Doing performance analyzes today I wanted to count how many hits come to the pages which get more than couple of visits per day. We had SQL logs in the database so It was pretty simple query:
select sum(cnt) from (select count(*) cnt from performance_log_080306 group by page having cnt>2) pv;
Unfortunately this query ran for over half an hour badly overloaded server and I had to kill it in the end.
The reason for slowness was of course huge temporary table was required (there were about 5 million of distinct pages visited during that day) which resulted in on disk temporary table which as we know quite slow.
Of course it would be possible to allocate more memory to the temporary table or switch to filesort method and get result faster.

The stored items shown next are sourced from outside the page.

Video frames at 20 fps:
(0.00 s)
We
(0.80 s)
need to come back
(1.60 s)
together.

I however picked another road which is quite helpful in similar cases – I did not need exact result but approximate figure so I could trick MySQL to do group by a hash of the page instead of page itself:
mysql> select sum(cnt) from (select count(*) cnt from performance_log_080306 group by crc32(page) having cnt>3) pv -> ; +----------+ | sum(cnt) | +----------+ | 1127031 | +----------+ 1 row in set (31.22 sec)

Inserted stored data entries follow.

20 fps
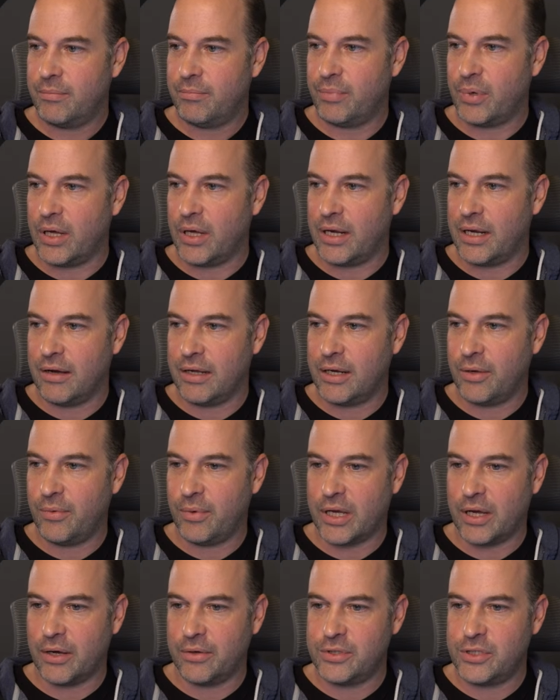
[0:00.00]
but I don't
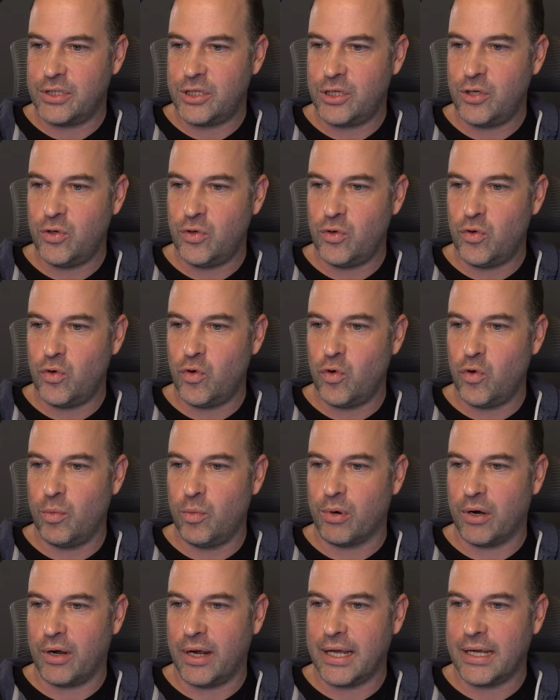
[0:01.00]
want to go too
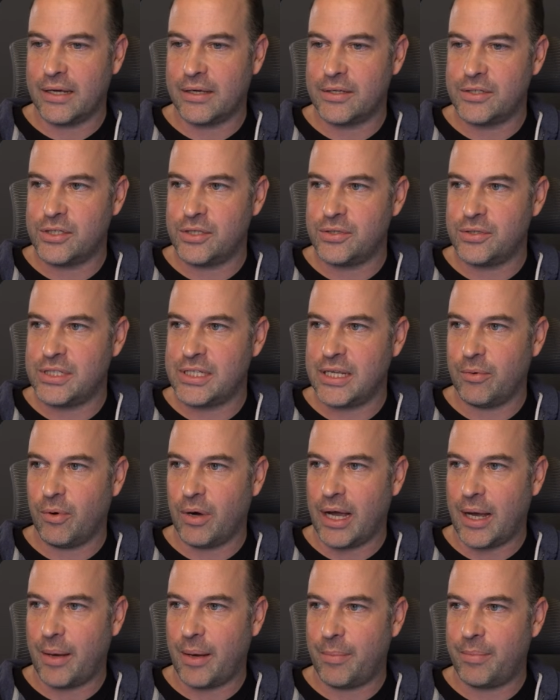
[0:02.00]
bright because you see
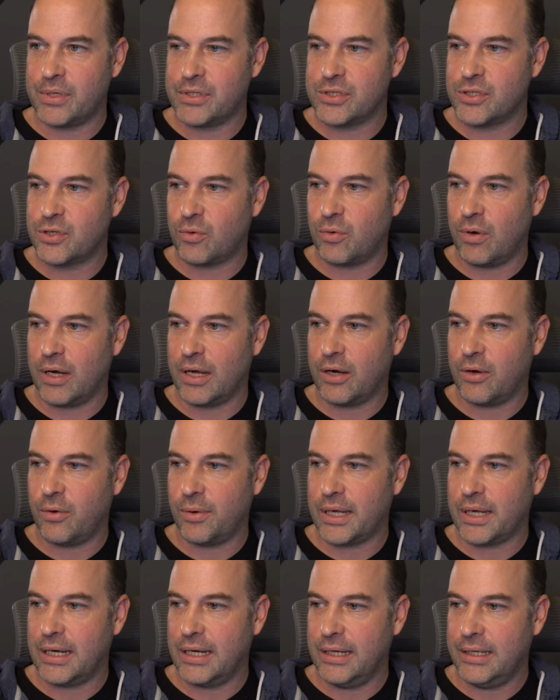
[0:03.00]
what happens quite
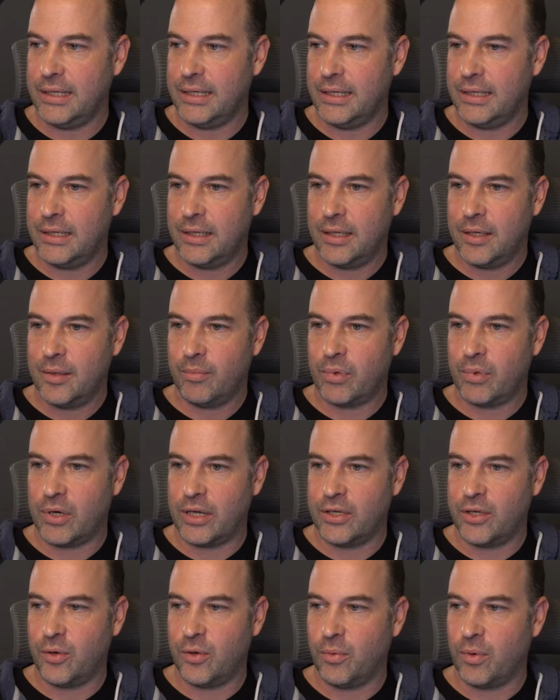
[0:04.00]
quickly. But I
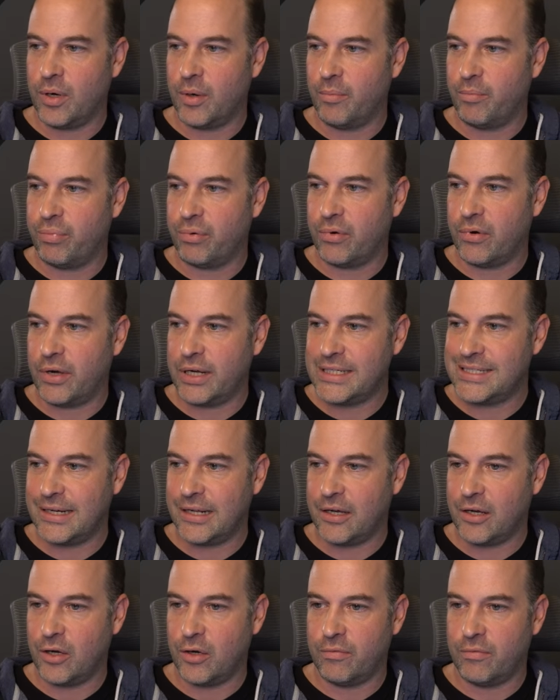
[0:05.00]
do want to brighten
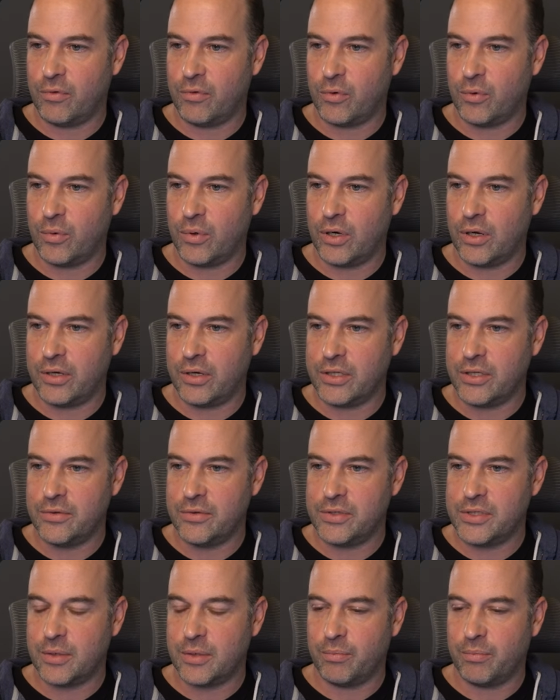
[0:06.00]
it overall when I
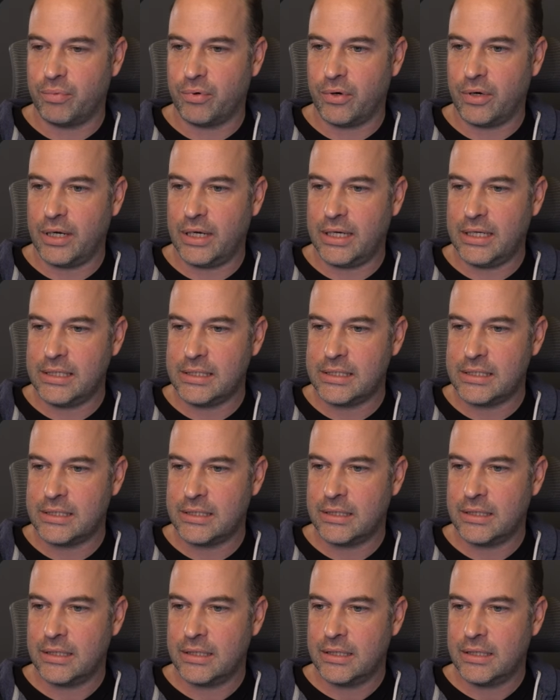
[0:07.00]
use the brightness.
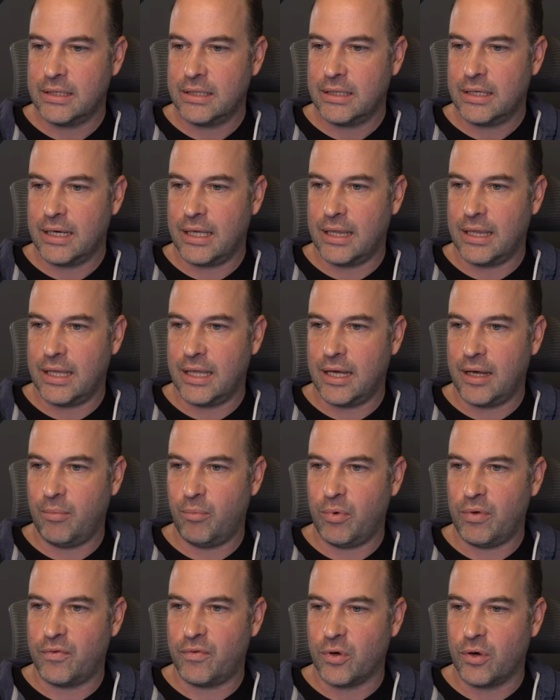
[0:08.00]
And then
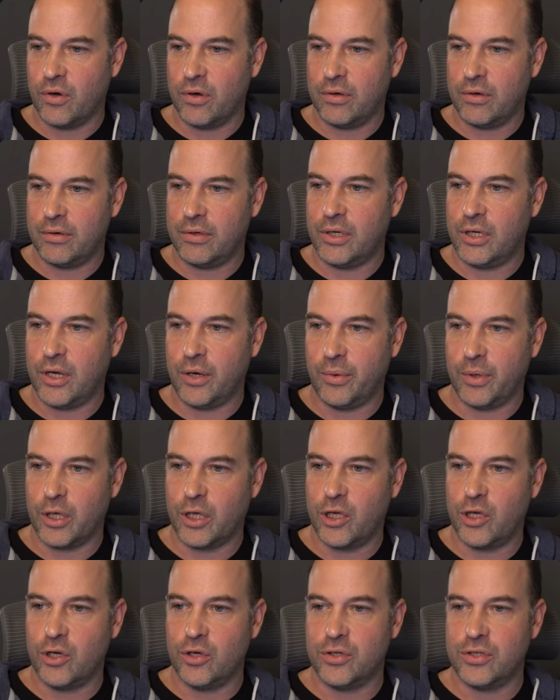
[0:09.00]
we've got, a
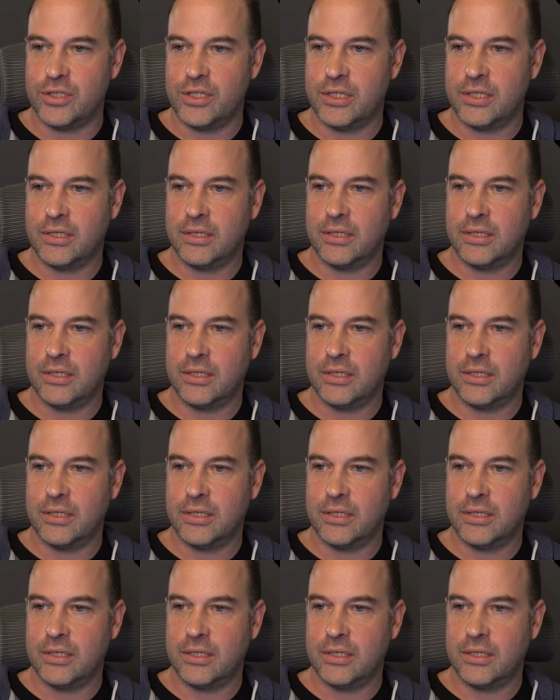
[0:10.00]
good,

As you can see now it completes in about 30 seconds – quite handy.
Another trick I want to share which I use a lot when I want to analyze data distribution but table is to large is to just limit it to first number of rows:
mysql> select avg(length(page)) from (select page from performance_log_080306 limit 10000) tmp; +-------------------+ | avg(length(page)) | +-------------------+ | 70.0444 | +-------------------+ 1 row in set (0.08 sec)
Again this is not exact value but normally close enough to make a decision.